The other morning, I read two completely different columns, on different subjects, that came together in a surreal sort of way.
The first was from The Atlantic, titled “The Anti-Vaccine Right Literally Brought Human Sacrifice to America,” and it began with a collection of quotes comparing Republicans’ reality-denial and elevation of economic concerns over public safety to human sacrifice.
The immediate panicky focus on resuming business as usual in order to keep the stock market from crashing was the equivalent of “those who offered human sacrifices to Moloch,” according to the writer Kitanya Harrison. That first summer, as Republicans settled into their anti-testing, anti-lockdown, anti-mask, nothing-to-worry-about orthodoxy, Representative Jamie Raskin, a Democrat, said it was “like a policy of mass human sacrifice.” The anthropology professor Shan-Estelle Brown and the researcher Zoe Pearson wrote that people who continued to do their jobs outside their homes were essentially victims of “involuntary human sacrifice, made to look voluntary.”
(Parenthetically, I will note that every time some pundit tells us that Americans are “losing faith in Biden’s handling of the pandemic,” I want to scream that the f**ing anti-vaxxers who are sacrificing the lives of their own voters are to blame for derailing his efforts. But I digress.)

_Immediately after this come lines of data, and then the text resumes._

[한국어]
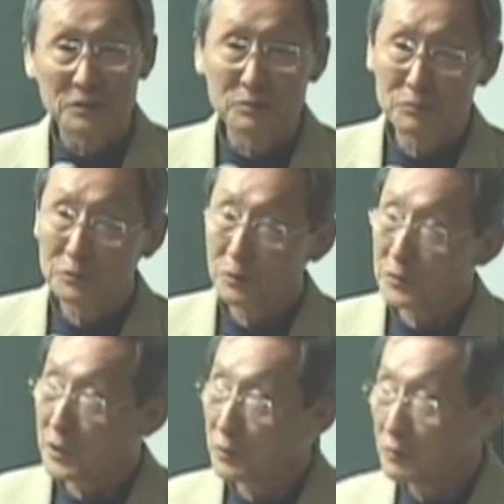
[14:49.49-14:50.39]
너무
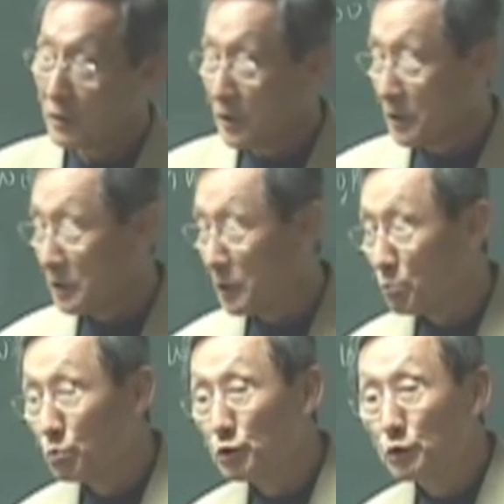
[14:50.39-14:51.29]
요새
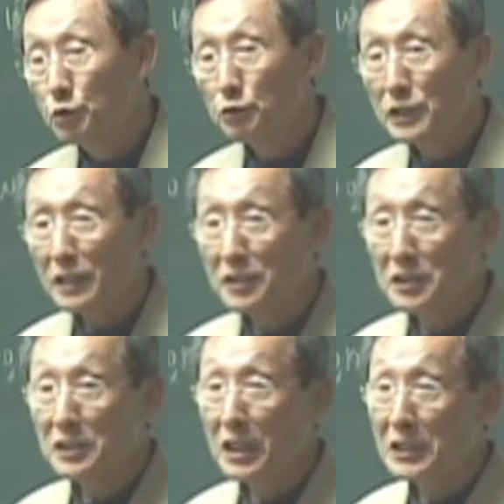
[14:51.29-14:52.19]
무투쟁
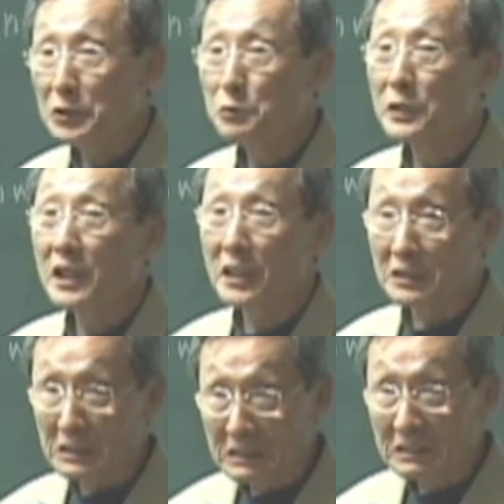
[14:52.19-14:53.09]
신학이
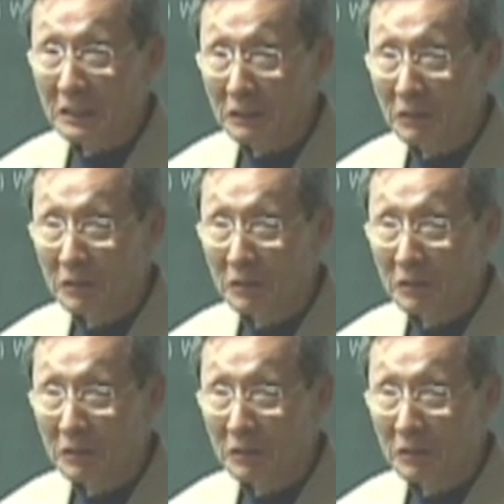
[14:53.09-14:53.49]
유행하는 것 같아요.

The author of the article noted that the original concern about economic damage was “at least fundamentally rational, a weighing of social costs against social benefits.” But that original concern should have abated.
Today, however, the economy is no longer in jeopardy; unemployment rates and salaries have returned to pre-pandemic levels; GDP per person is higher than it was at the end of 2019; personal savings are growing, and businesses are starting up faster than ever; corporate profits and stock prices are at record highs.
The recitation of current economic realities was meant to emphasize the fact that the “ongoing propaganda campaign against and organized political resistance to vaccination… has been killing many, many Americans for no reasonable, ethically justifiable social purpose.”
Almost immediately after reading that article, a reader sent me a column by Ball State economist Michael Hicks. It had nothing to do the political insanity surrounding COVID–it was instead an explanation of why Indiana’s economic future is grim. Compare the Indiana data to the relatively rosy national picture relayed by The Atlantic.
Hicks began by noting that Indiana’s relatively good recovery from the effects of the pandemic, particularly in manufacturing and logistics, was largely due to the fiscal policy interventions of the Trump and Biden administrations, and that the state’s current, flush fiscal condition is “wholly a consequence of COVID stimulus.”
Otherwise, not so hot.
In 2000, Indiana ranked 24th in average wages nationwide, with the typical worker earning almost 88 percent of the national average. By 2019, we’d dropped to 35th in average wages per job, or just over 85 percent of the national average. In just the decade of the longest economic expansion in American history, Indiana’s per capita income relative to the rest of the nation saw its biggest 10-year decline in history. This sort of rapid declines in job quality and earnings are catastrophic for Indiana’s long-term prosperity, and addressing the decline is the number one policy issue facing the state.
To the extent that Indiana’s economy has grown, it is due to the performance of Indianapolis–the city our legislators love to shortchange.
Just to clarify this point, from 2000 to 2019, Indiana created 154,000 new jobs, but 195,000 of these went to the Indianapolis Metropolitan Area. No, that is not a math error. The non-Indianapolis portions of the state had 40,000 fewer jobs in 2019 than they did at the turn of the century, while Indianapolis grew much faster than the state as a whole. Only the highly educated, high-tax parts of Indiana are growing.
And how about that GOP fever dream that cutting taxes will fix anything and everything that ails you? (Probably including thinning hair and genital warts…)
Our overall business taxes, as reported to the Federal Department of Commerce ranked 8th lowest in 2000, dropping to 6th lowest by 2019. However, our taxes on manufacturing dropped from 25th to 4th lowest over the same period, while we shed 120,000 factory jobs.
No one can construct an honest argument that this has bettered the Indiana economy. This is mostly because cutting taxes on manufacturing necessarily means spending less on key public services, while shifting the tax burden to households and other businesses.
Indiana’s Republican super-majority (courtesy of gerrymandering) is pursuing both kinds of death addressed by these articles: anti-vaccine policies that will kill real people, and demonstrably stupid economic policies that will depress economic growth while making Indiana a less attractive place to live and work.
All while waging war on education and the urban areas that are critical to the state’s economic well-being.
Talk about sacrificing human and economic health to ideology!